Items from a dataset:
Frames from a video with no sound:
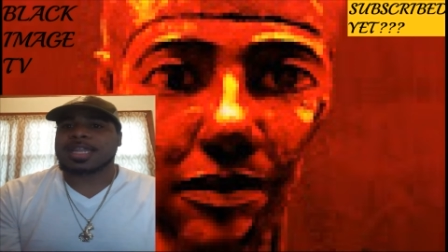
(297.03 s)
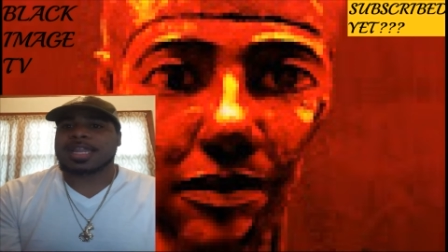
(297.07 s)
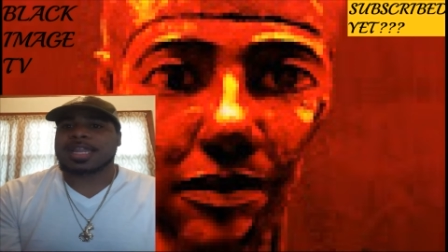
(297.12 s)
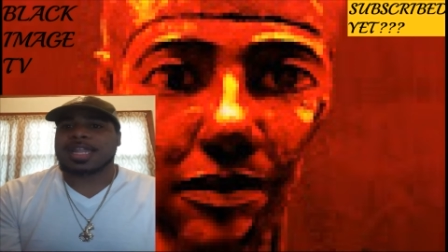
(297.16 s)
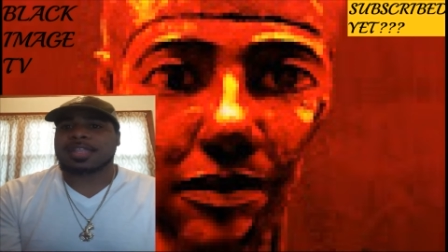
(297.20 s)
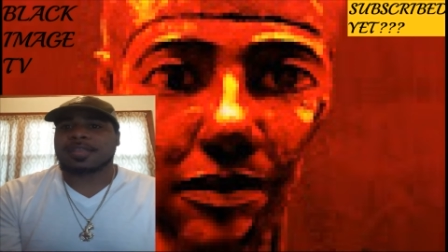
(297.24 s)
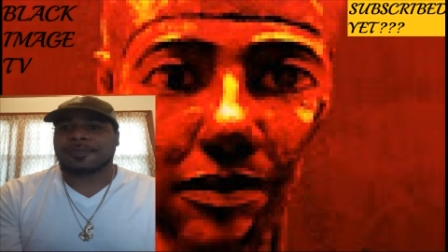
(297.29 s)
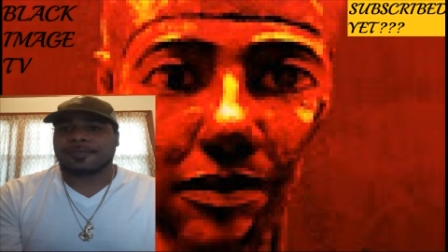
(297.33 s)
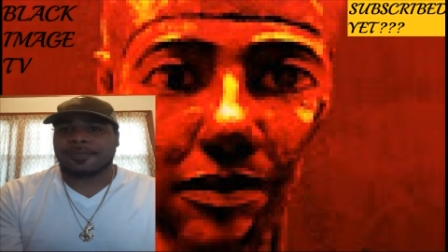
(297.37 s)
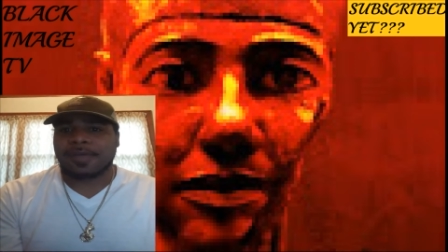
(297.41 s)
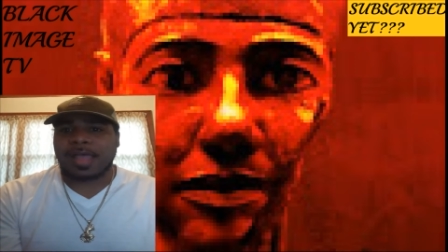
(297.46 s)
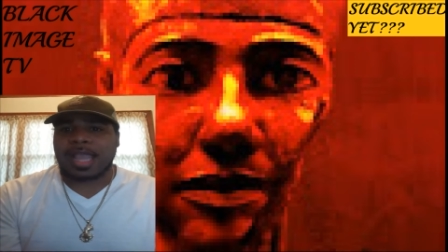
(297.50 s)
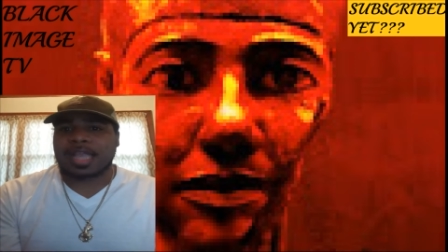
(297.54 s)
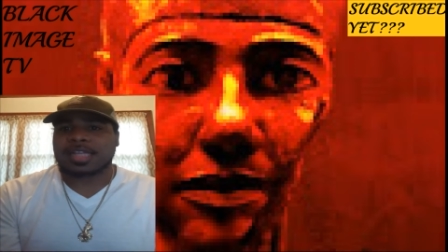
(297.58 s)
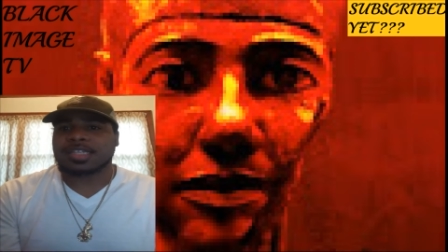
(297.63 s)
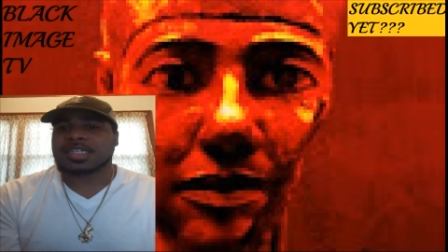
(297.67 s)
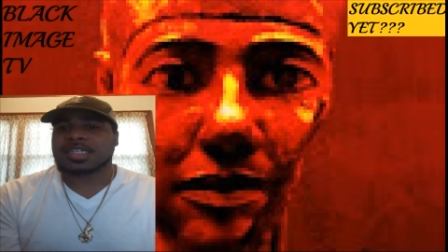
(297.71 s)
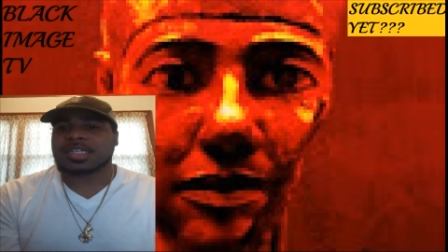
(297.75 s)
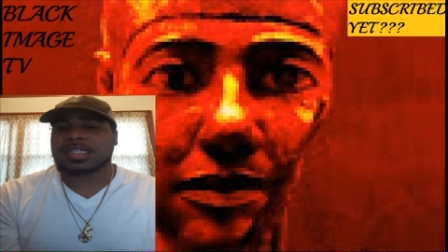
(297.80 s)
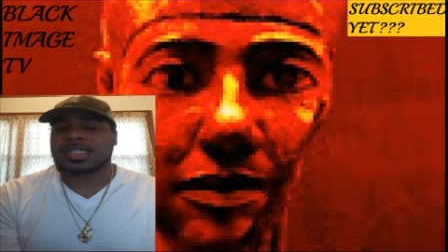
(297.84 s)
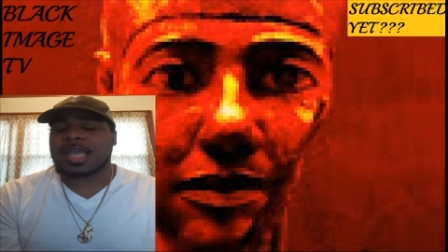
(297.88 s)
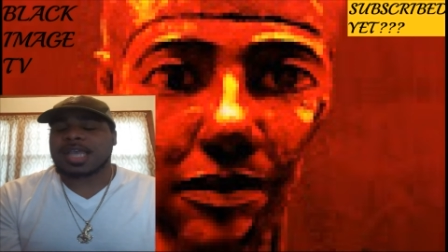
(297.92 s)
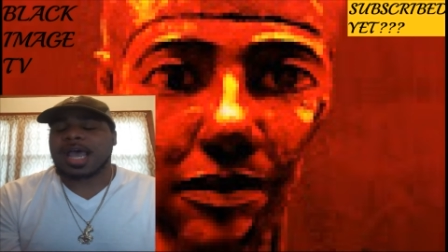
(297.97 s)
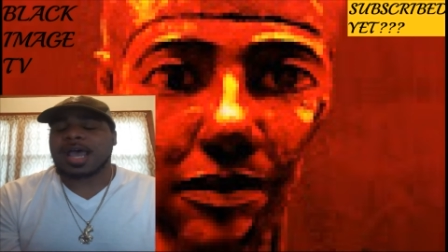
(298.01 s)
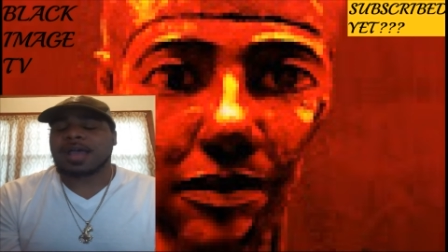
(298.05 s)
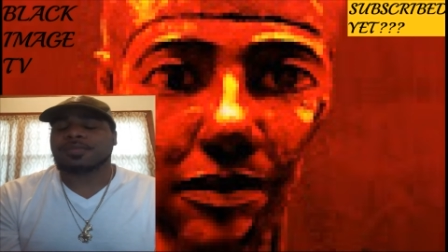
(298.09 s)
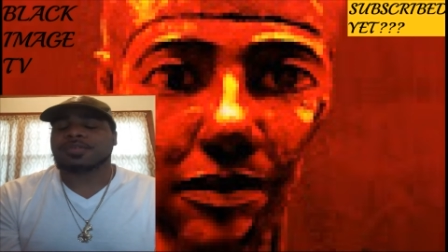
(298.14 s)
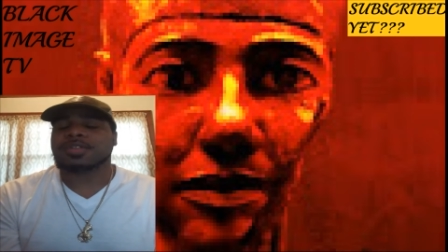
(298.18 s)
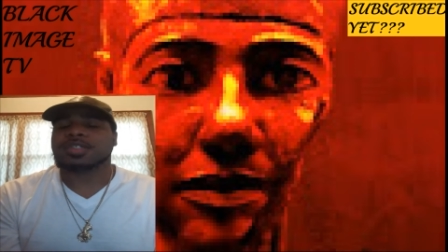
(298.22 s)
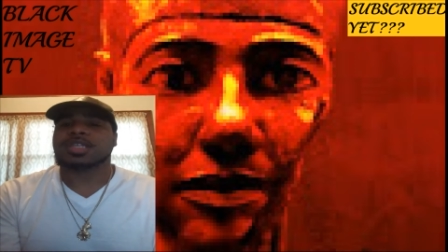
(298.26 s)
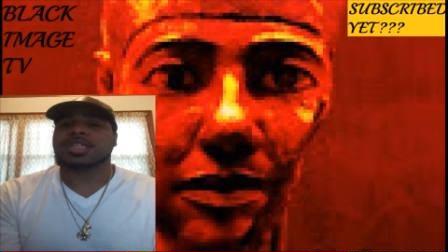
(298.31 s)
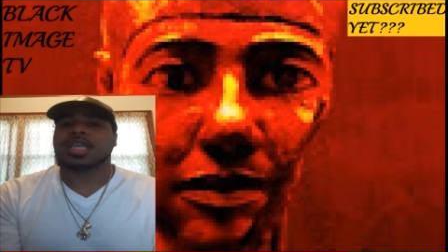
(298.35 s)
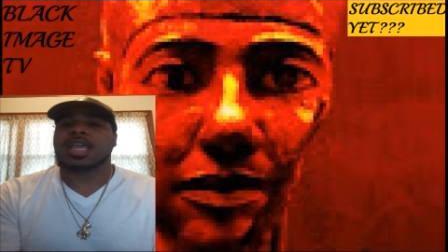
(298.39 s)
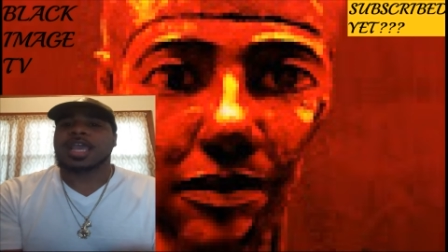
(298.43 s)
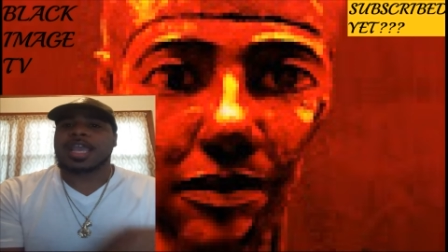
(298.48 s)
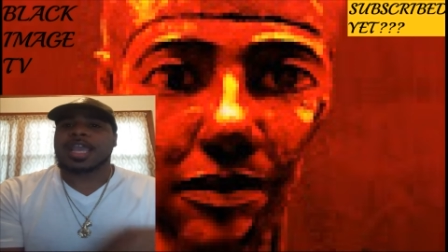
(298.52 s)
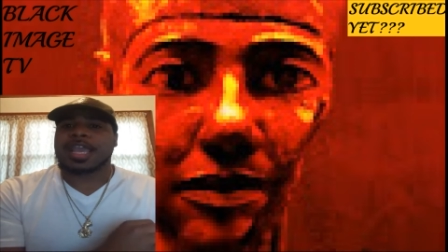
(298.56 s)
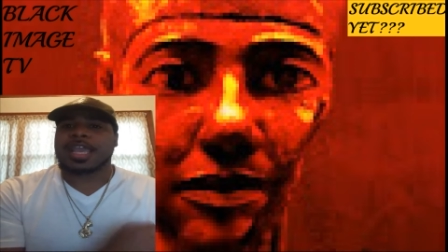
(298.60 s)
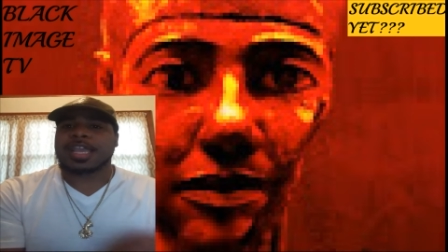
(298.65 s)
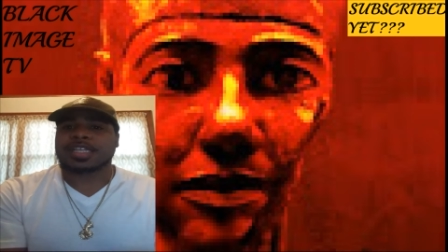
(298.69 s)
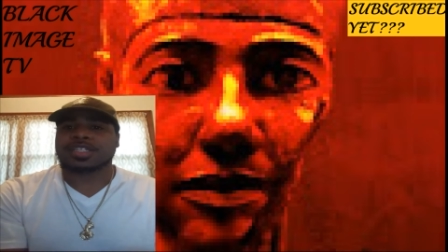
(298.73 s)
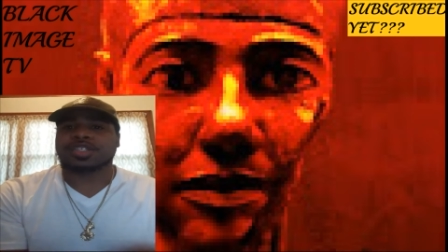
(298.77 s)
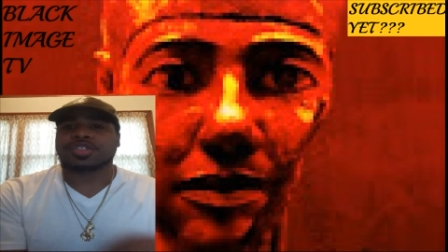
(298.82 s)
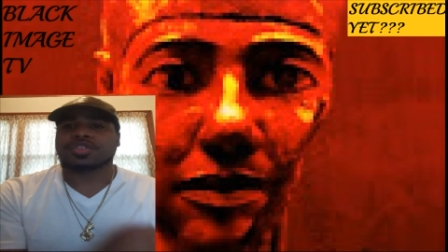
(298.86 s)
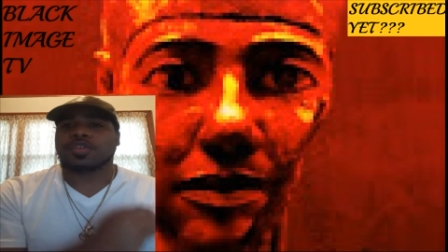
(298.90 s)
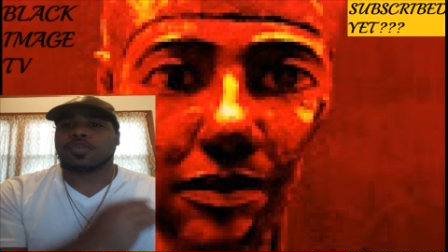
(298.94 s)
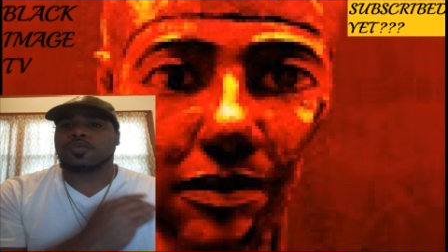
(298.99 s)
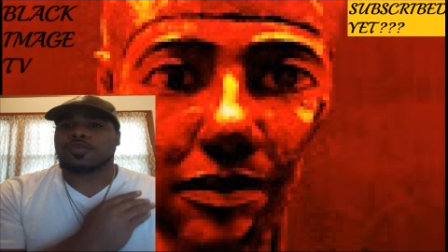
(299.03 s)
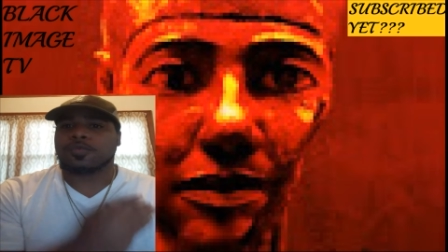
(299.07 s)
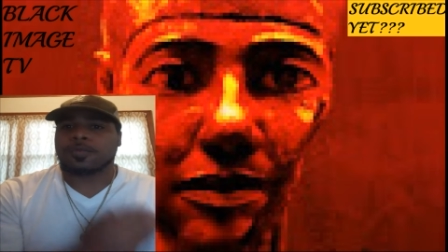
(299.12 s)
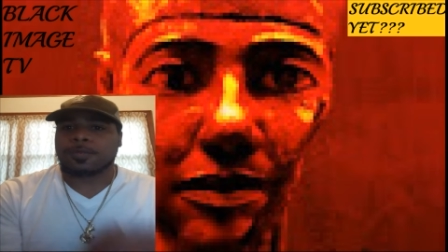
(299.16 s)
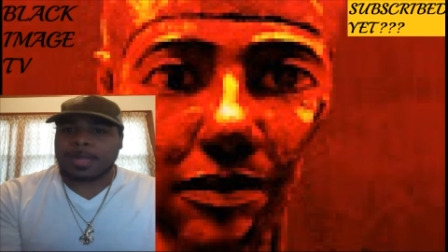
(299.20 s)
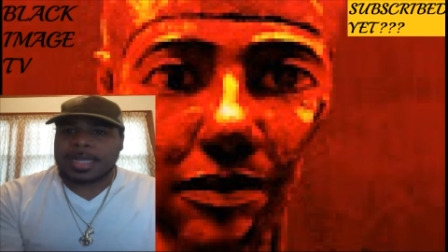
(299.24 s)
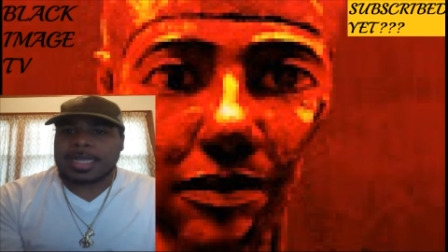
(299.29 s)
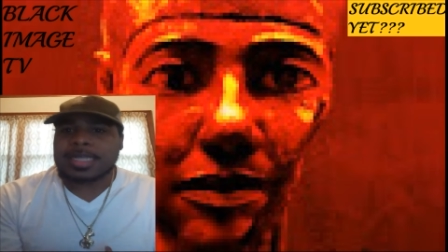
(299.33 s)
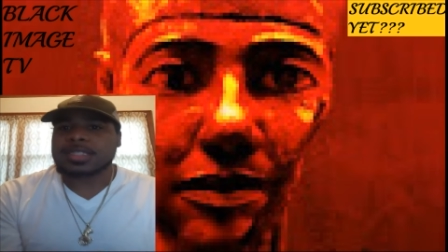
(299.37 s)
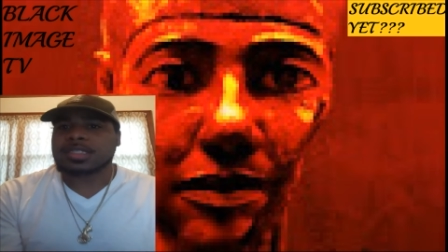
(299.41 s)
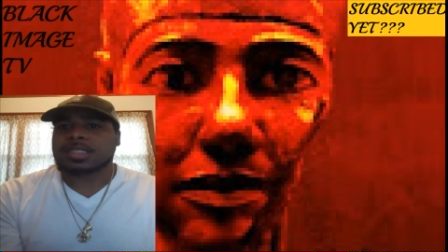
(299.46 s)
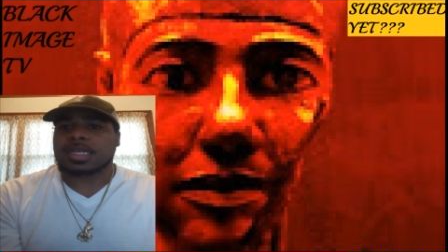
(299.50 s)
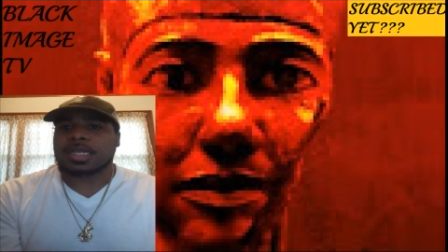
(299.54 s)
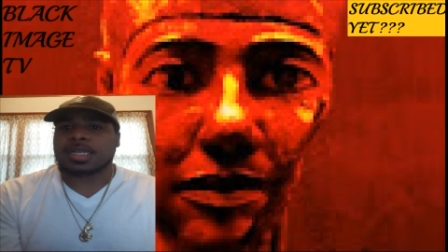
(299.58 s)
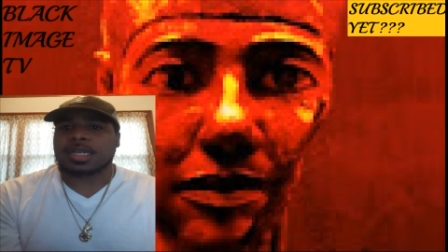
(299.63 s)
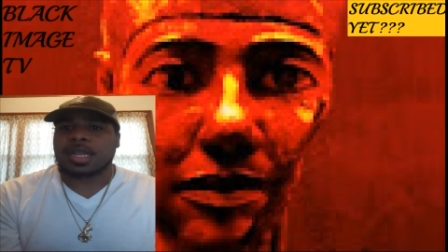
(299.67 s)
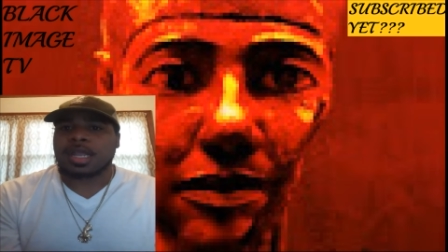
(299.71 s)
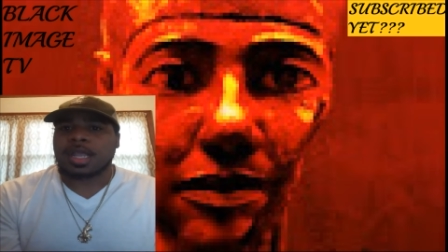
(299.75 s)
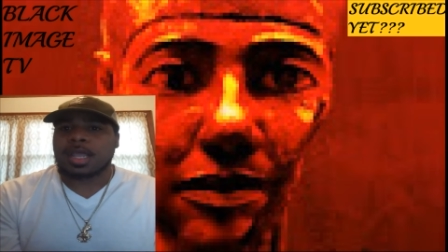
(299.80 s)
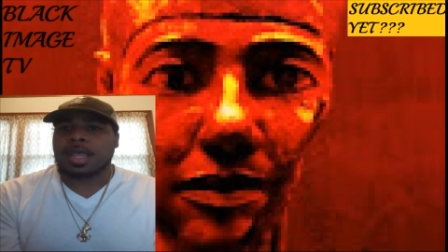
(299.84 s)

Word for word: that the 5G towers is the reason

**ACTIVITY**
Copy all of the data above exactly. Leave out every picture.

**TASK ANSWER**
Frames from a video with no sound:
(297.03 s)
(297.07 s)
(297.12 s)
(297.16 s)
(297.20 s)
(297.24 s)
(297.29 s)
(297.33 s)
(297.37 s)
(297.41 s)
(297.46 s)
(297.50 s)
(297.54 s)
(297.58 s)
(297.63 s)
(297.67 s)
(297.71 s)
(297.75 s)
(297.80 s)
(297.84 s)
(297.88 s)
(297.92 s)
(297.97 s)
(298.01 s)
(298.05 s)
(298.09 s)
(298.14 s)
(298.18 s)
(298.22 s)
(298.26 s)
(298.31 s)
(298.35 s)
(298.39 s)
(298.43 s)
(298.48 s)
(298.52 s)
(298.56 s)
(298.60 s)
(298.65 s)
(298.69 s)
(298.73 s)
(298.77 s)
(298.82 s)
(298.86 s)
(298.90 s)
(298.94 s)
(298.99 s)
(299.03 s)
(299.07 s)
(299.12 s)
(299.16 s)
(299.20 s)
(299.24 s)
(299.29 s)
(299.33 s)
(299.37 s)
(299.41 s)
(299.46 s)
(299.50 s)
(299.54 s)
(299.58 s)
(299.63 s)
(299.67 s)
(299.71 s)
(299.75 s)
(299.80 s)
(299.84 s)

Word for word: that the 5G towers is the reason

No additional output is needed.